When the Department of Homeland Security shut down on Feb. 14 because Senate Democrats blocked funding, some lawmakers were overseas attending an international security conference in Munich.
A group of senators went to the Munich Security Conference on an official congressional delegation trip, or CODEL.
House members had a CODEL planned as well, but it and other overseas trips were canceled due to the DHS shutdown. Some lawmakers opted to go to Munich anyway, but had to pay their own way.
The disparate House and Senate rules for CODELs during the shutdown put a renewed spotlight on lawmakers’ international travel.
Some trips are taxpayer-funded, while others are privately sponsored. Lawmakers have a few disclosure rules to follow, but CODELs remain one of the least transparent aspects of Congress.

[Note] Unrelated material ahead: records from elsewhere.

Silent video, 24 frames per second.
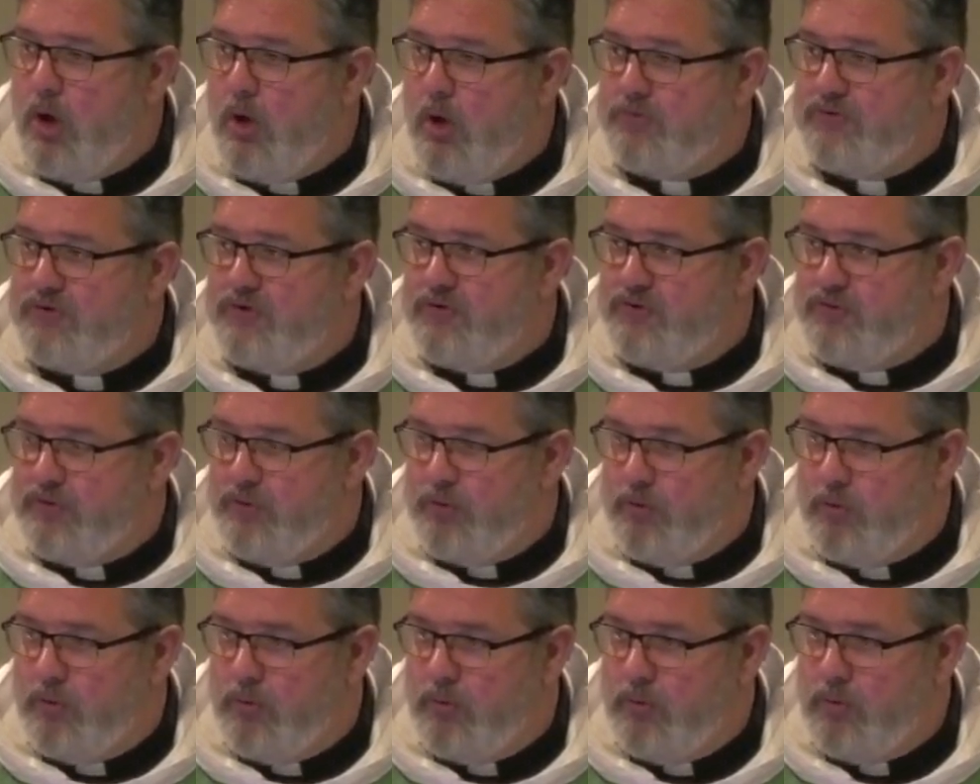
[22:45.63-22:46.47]
to
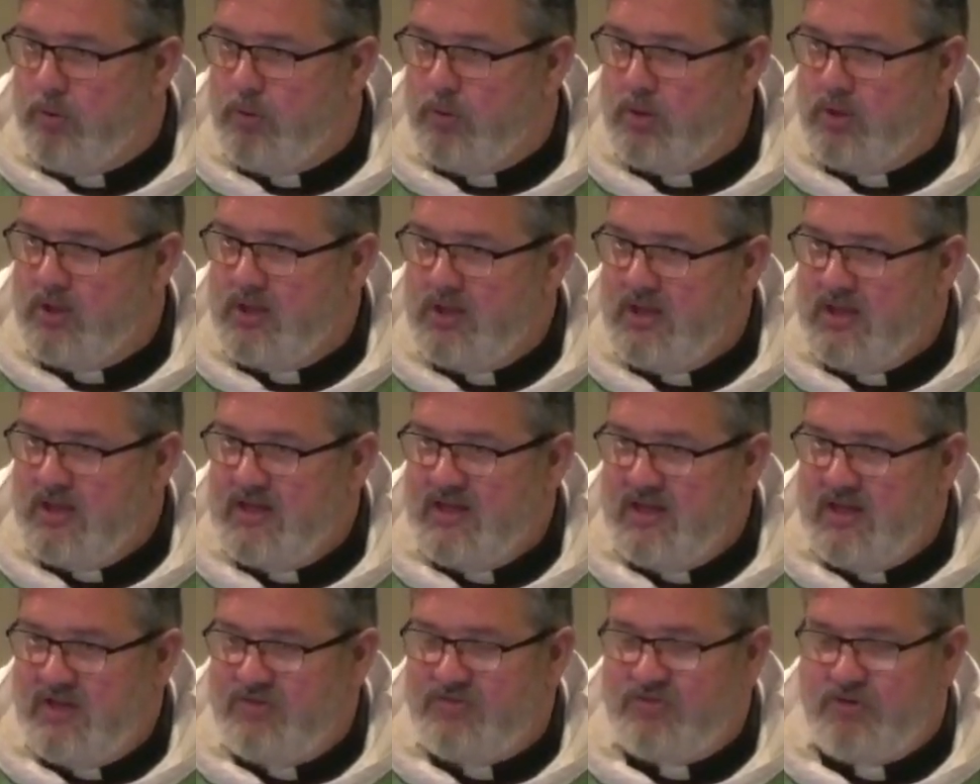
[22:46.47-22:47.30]
do
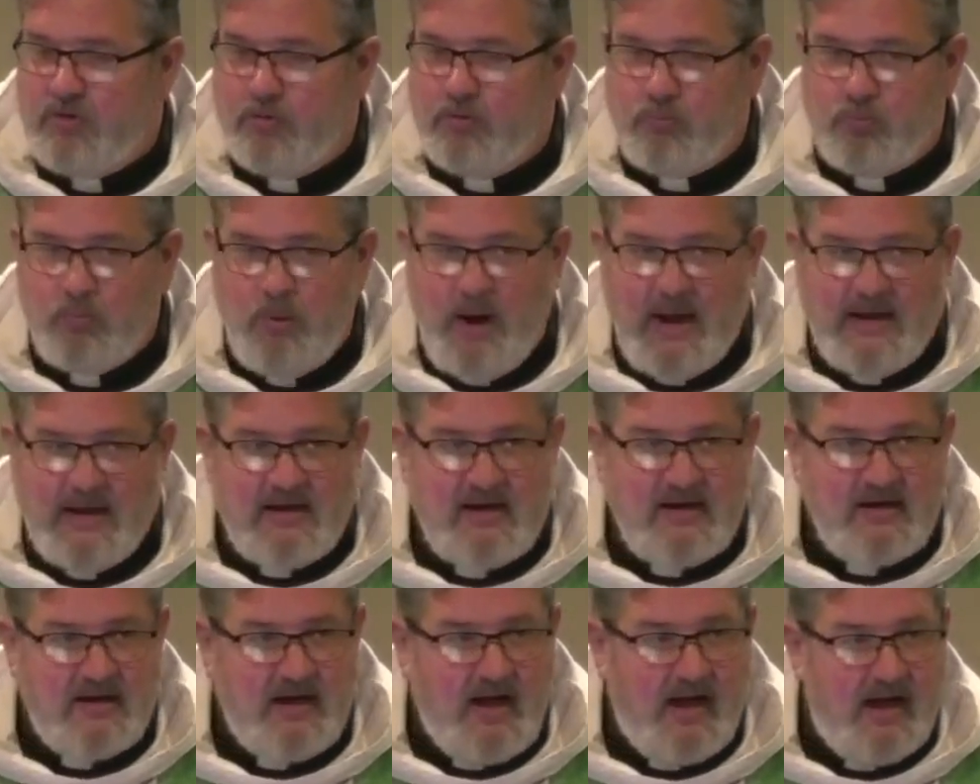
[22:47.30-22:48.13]
is to
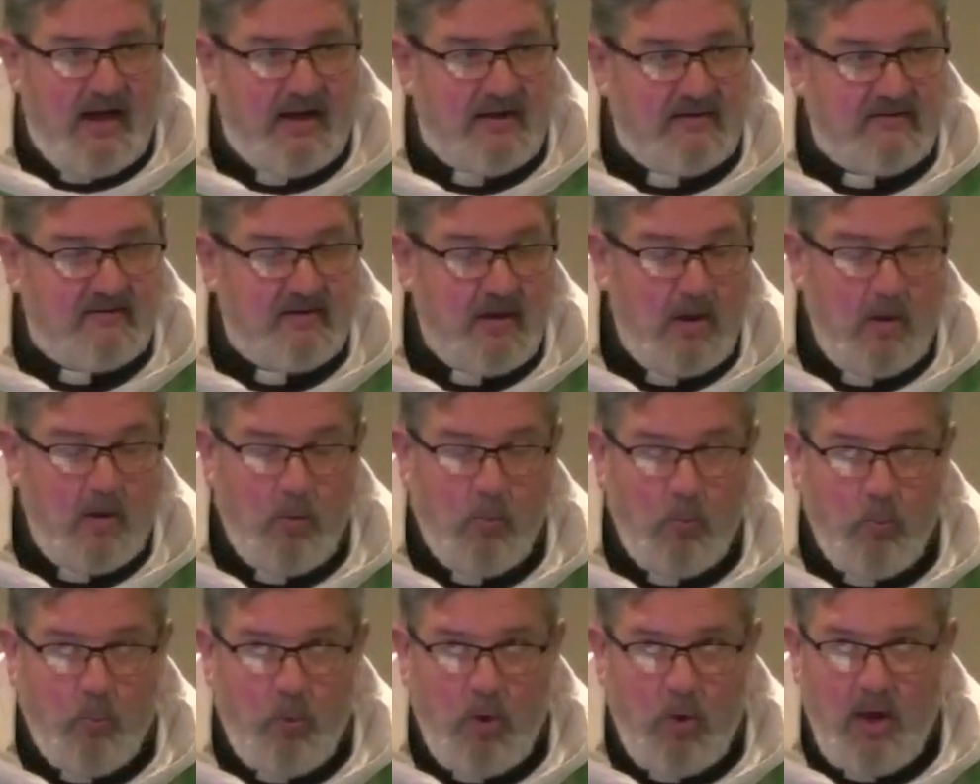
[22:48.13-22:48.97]
recognize
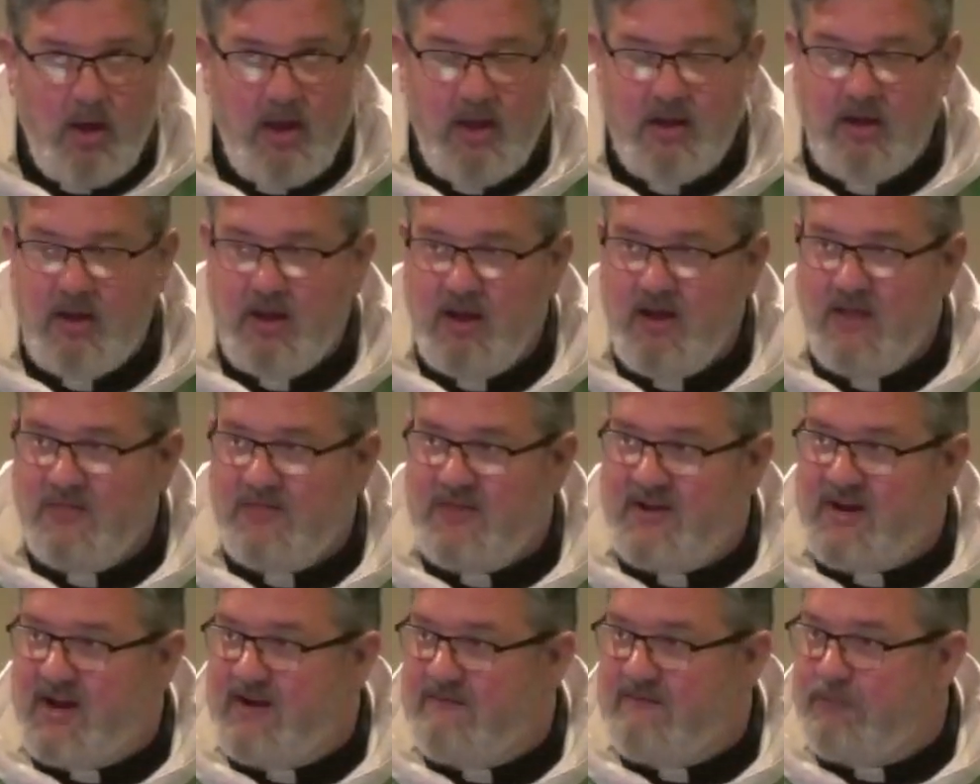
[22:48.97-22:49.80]
one, the
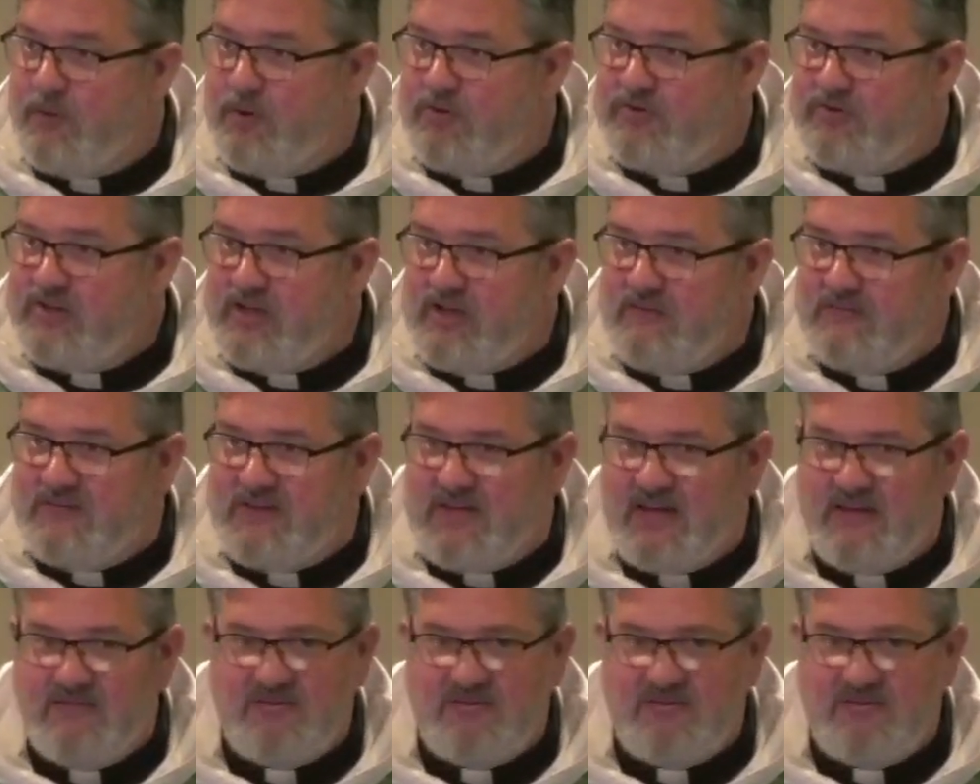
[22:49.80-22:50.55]
diversity of gifts that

“No single source identifies all international travel undertaken by the House or Senate, and there is no means to identify the number of trips taken, destinations visited, travelers, total costs, or costs paid for by funds appropriated to legislative and executive branch entities,” the Congressional Research Service said in a report on the topic.

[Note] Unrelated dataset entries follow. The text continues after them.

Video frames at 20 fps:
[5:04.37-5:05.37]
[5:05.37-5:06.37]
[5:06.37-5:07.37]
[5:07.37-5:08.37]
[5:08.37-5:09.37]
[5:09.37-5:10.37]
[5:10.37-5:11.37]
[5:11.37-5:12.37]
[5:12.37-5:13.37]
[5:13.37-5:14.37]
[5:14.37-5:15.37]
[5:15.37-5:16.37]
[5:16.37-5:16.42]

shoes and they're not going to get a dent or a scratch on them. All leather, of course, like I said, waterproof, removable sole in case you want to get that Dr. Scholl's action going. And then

The State Department’s Congressional Travel Office helps coordinate more than 500 CODELs during a typical year, according to a State Magazine article written last year by the office’s deputy director, Martin J. Gurch, and legislative management officer Steve Harper.

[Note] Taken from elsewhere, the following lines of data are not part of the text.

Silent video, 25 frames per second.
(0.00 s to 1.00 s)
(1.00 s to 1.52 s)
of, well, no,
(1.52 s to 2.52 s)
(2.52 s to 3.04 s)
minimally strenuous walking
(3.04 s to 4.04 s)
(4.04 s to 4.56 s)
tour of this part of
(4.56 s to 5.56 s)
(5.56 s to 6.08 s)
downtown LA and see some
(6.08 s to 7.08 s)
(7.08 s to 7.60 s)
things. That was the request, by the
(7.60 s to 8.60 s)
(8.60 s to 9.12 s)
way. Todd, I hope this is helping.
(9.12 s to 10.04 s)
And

“Congressional travel allows its members to see firsthand how U.S. foreign policy objectives are being implemented by the [State] Department and other U.S. foreign affairs agencies, such as USAID,” they said. “The impressions and understandings gained by members of Congress and staff while traveling abroad can directly impact legislation and oversight affecting program direction and funding, personnel, post operations and construction, and reporting requirements, as well as the Senate confirmation process.”
Lawmakers also use their overseas trips to advocate for American values on the world stage and improve diplomatic relations, such as a recent junket to Denmark, where members of Congress sought to tamp down anger toward the U.S. when Mr. Trump was talking about acquiring Greenland.
Taxpayer-funded trips are subject to disclosure only when foreign currency is used. The law allows the Treasury Department to purchase local currencies for members of Congress and their staff when they travel overseas on official duties.
Congressional leaders who approve official travel must submit a quarterly report itemizing the amounts of foreign currencies spent with the U.S. dollar equivalent.
CRS said those reports, published in the Congressional Record, “appear to represent the largest publicly available component” of how taxpayer funds are spent on official congressional international travel, although they cover a narrow range of expenditures.
The reports do not include any travel expenses booked in U.S. dollars or other government funds spent to support the trips. That includes expenses associated with Capitol Police and military escorts, the State Department office that helps coordinate the travel and flights on military aircraft that the Defense Department provides.
The foreign currency expenses for the Senate’s CODEL to the Munich Security Conference have not yet been published.
One recent foreign travel expenditure report in the congressional record shows $117,075 spent on a bipartisan CODEL that six House members and three aides took to Italy in September.
The majority of those funds were for transportation and a per diem for meals and lodging, but GOP Rep. Ron Estes of Kansas spent $25,092 on “other purposes” that the report does not detail.
The Washington Times reached out to Mr. Estes.
Another recent report summarizes the expenses Senate Foreign Relations Committee members and staff incurred in the fourth quarter of 2025.
The total for all three months was $752,939 and included trips to Canada, Israel, Qatar, and several European countries, as well as expenses for canceled CODELs to Japan.
For privately sponsored international travel, lawmakers must receive advanced approval from the House or Senate Ethics Committee and submit disclosure forms after the trip for the covered expenses.
Public Citizen, a government watchdog group, says privately sponsored travel is subject to abuse because corporations, unions and other special interest groups provide free transportation, meals and lodging for lawmakers and staff.
“These trips often used to be little more than junkets, as lobbyists made use of the laxer travel rules to wine and dine members, senators and congressional staff on behalf of paying clients,” the group said.
Such abuses led to new travel rules enacted in 2007 that prohibit lawmakers from accepting travel expenses from lobbying firms, individual registered lobbyists or individuals acting on behalf of a foreign government.
Those changes were spurred after a Senate investigation into lobbyist Jack Abramoff, who over the course of a decade provided lawmakers with lavish trips and gifts, such as golf excursions to Scotland and jaunts to the Northern Mariana Islands.
The CRS report lays out the pros and cons of increasing disclosure requirements for congressional travel.
On the upside, it could “more fully inform the public about the necessities and benefits of congressional international travel.”
But enhanced disclosure “could raise security concerns if patterns of congressional international travel are easily available.”